The final need that Shane recognized, though, was the need to move the entire industry forward, even if said industry had to be dragged kicking and screaming. The trade he entered was one that for the entirety of its existence, had been forced to operate in the shadows, at the edge of legality and legitimacy, held down by tyrannical laws that preyed upon the fears and superstitions of the masses in order to maintain the existing power structure. As a member of the younger generation, however, Shane was operating free of the fear instilled into his predecessors by overeager cops and demagoguing politicians. The height of the drug war had been carried out while he was barely into his teens. And though he had his own brushes with the law in his life leading up to his new career, he had never been hauled away for the mere crime of selling a glass pipe. Consequently, many of his colleagues chalked up his bold steps forward to naivety. Shane however, sees his moves as a little bit of understanding the market and a little bit of activism for a cause in which he intensely believes. Whatever the case, the market has followed his footsteps and in a sense, legitimized his actions.

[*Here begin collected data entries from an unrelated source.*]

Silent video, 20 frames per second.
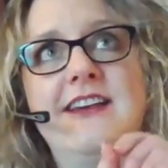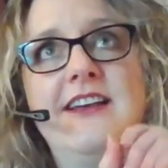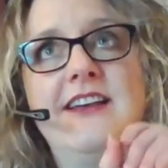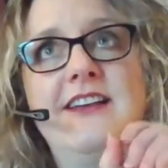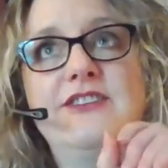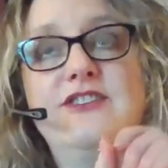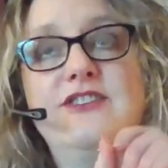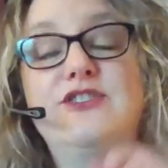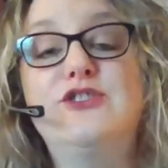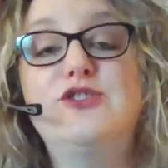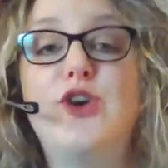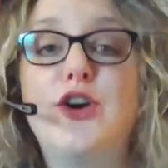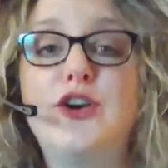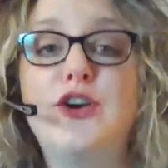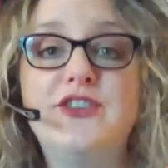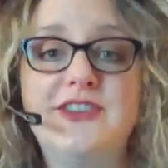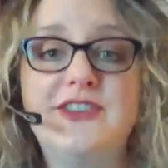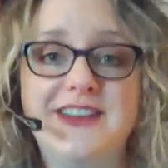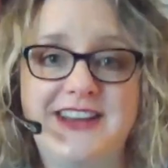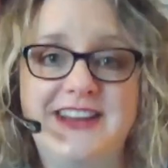
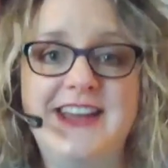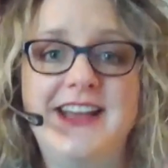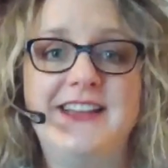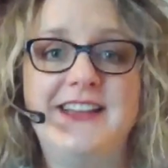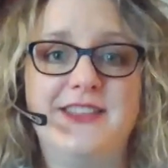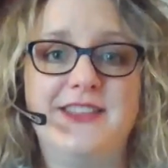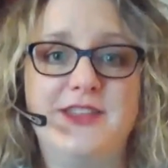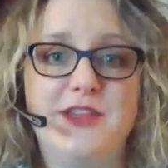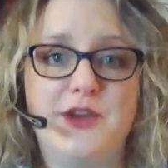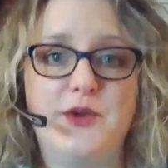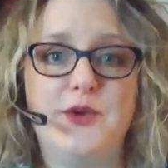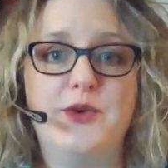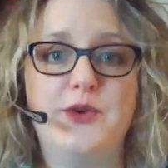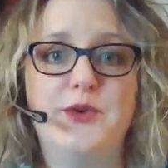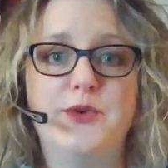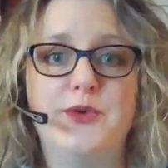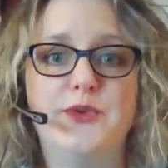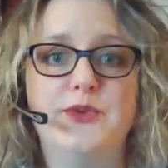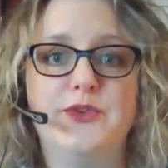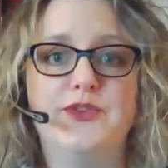start to get
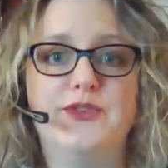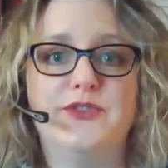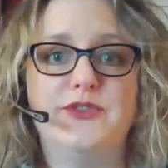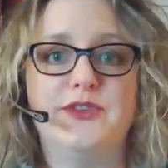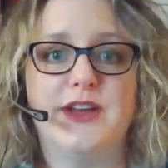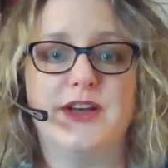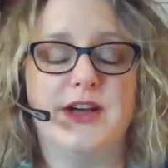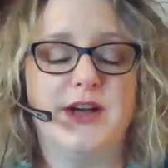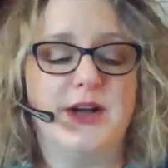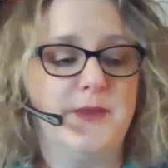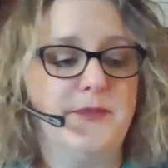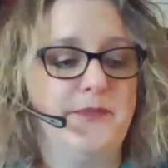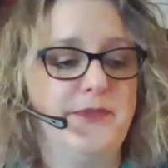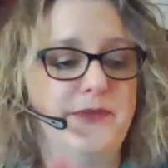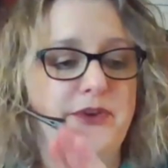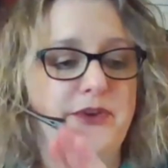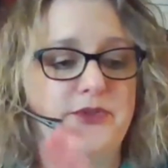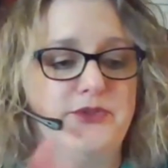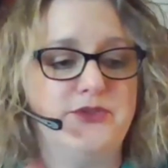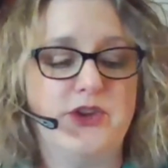those
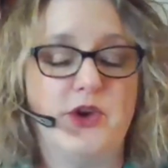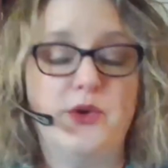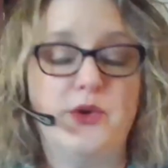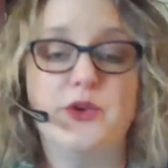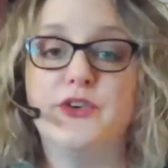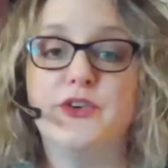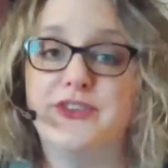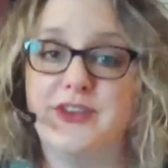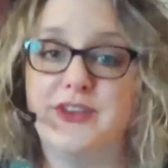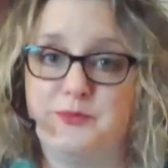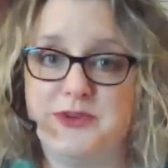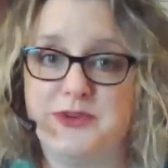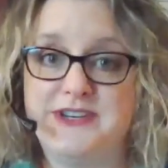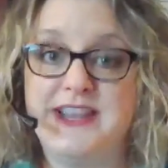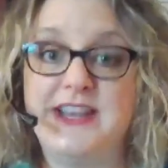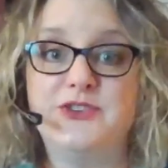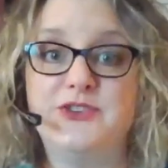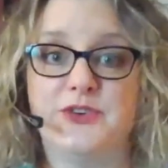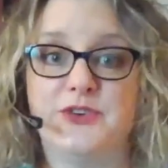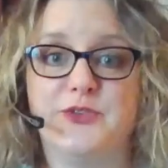donors and
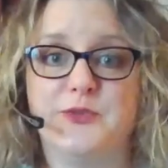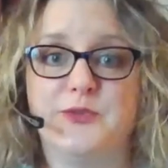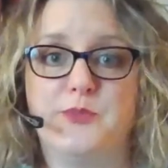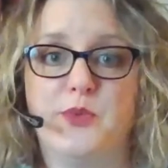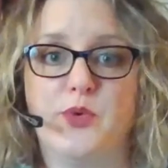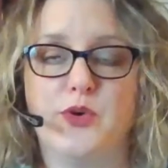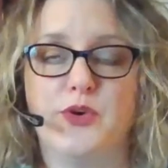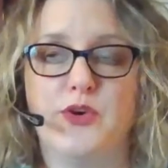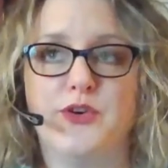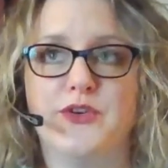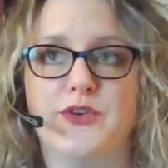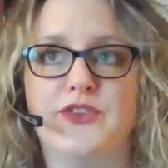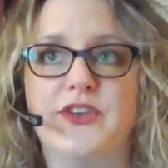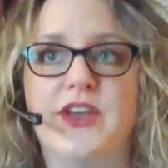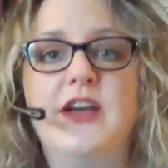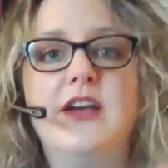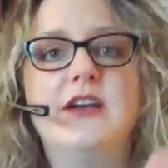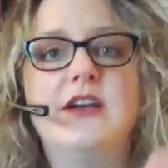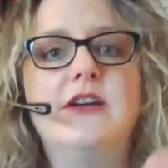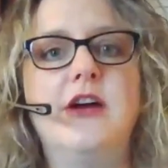potential supporters
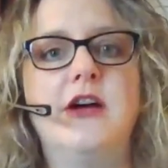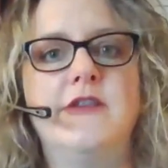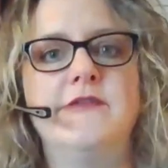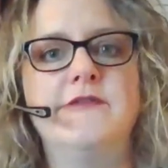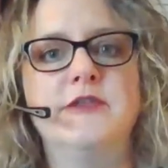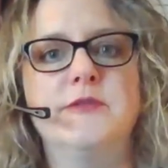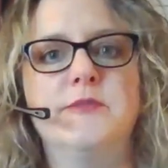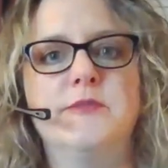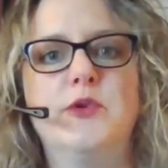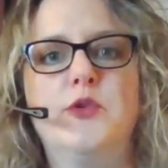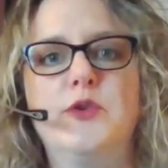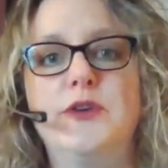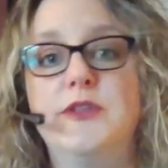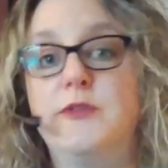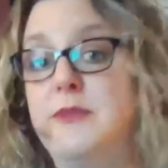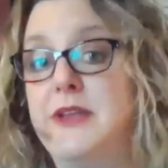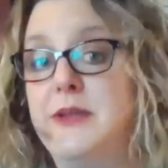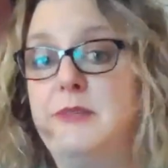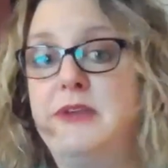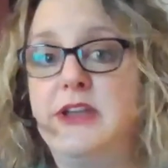comfortable with
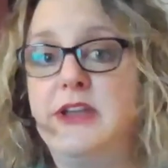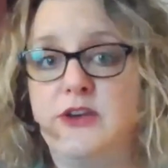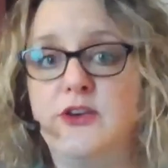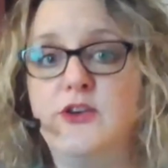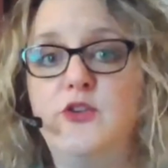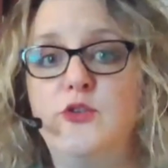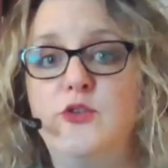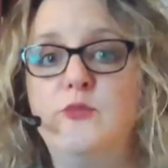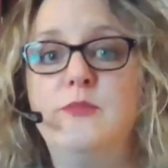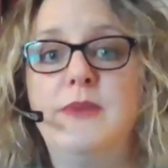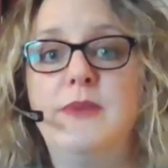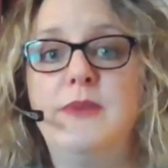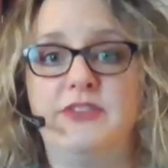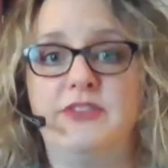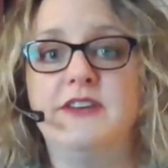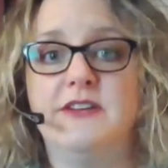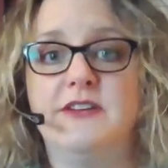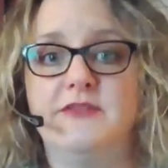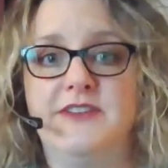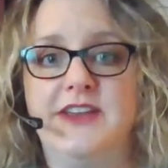maybe a new
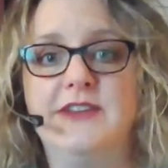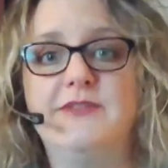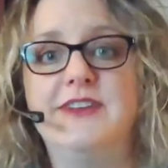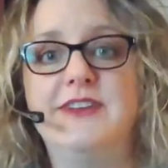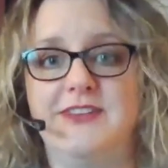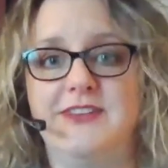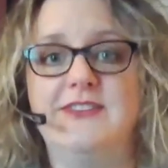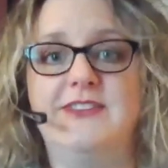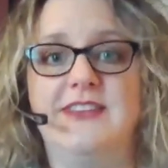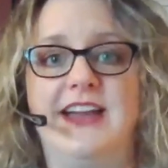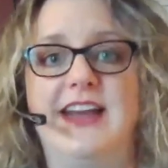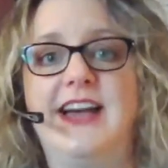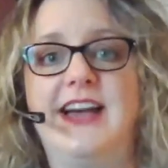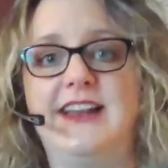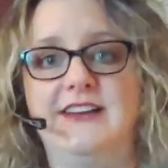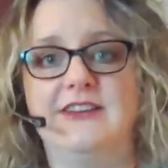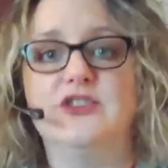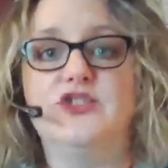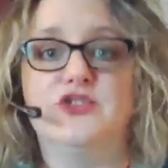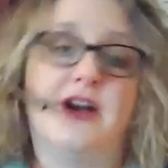method of giving that they
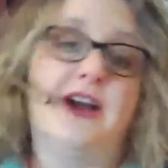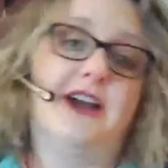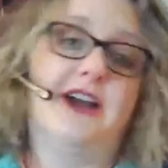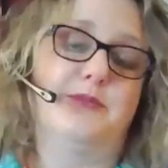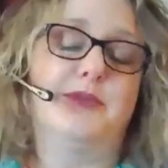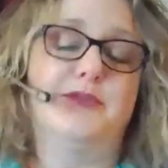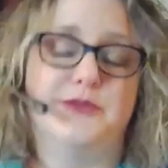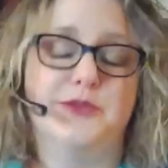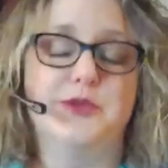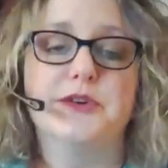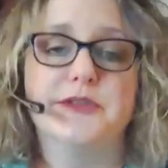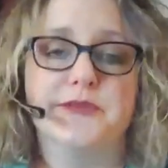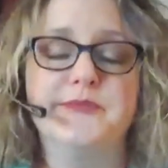hadn't tried before.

Shane remembers the early objections clearly. “The first show that I went to,” he recalls, “they literally asked me, ‘Hey are you sure? This name, a lot of people think it’s really strong.’ And I said, ‘Hey, you know what? This is iDab. It’s not “iCrack,” it’s not “iCoke.” This is iDab. So, let’s have a little more respect for it.’ Dabs are just a higher concentration of cannabis. It’s like someone being so naive to say, ‘Oh, no, I don’t want to buy concentrate Windex. I just want to buy the regular one that I can spray.’”
To this day, not everyone approaches the subject with the unfettered boldness Shane exudes. But the man behind iDab is undeterred. It’s not that he’s unaware of the dangers at being at the front of progress; it’s that he’s more aware of the mediocrity of a life lived as a follower.
“So the people that aren’t doing it, they’ll adapt and that’s fine. They’ll get on board. But understand there was already a ship here for you to jump on and sail. And there’s a reason that people paved the way to have it be how it is.”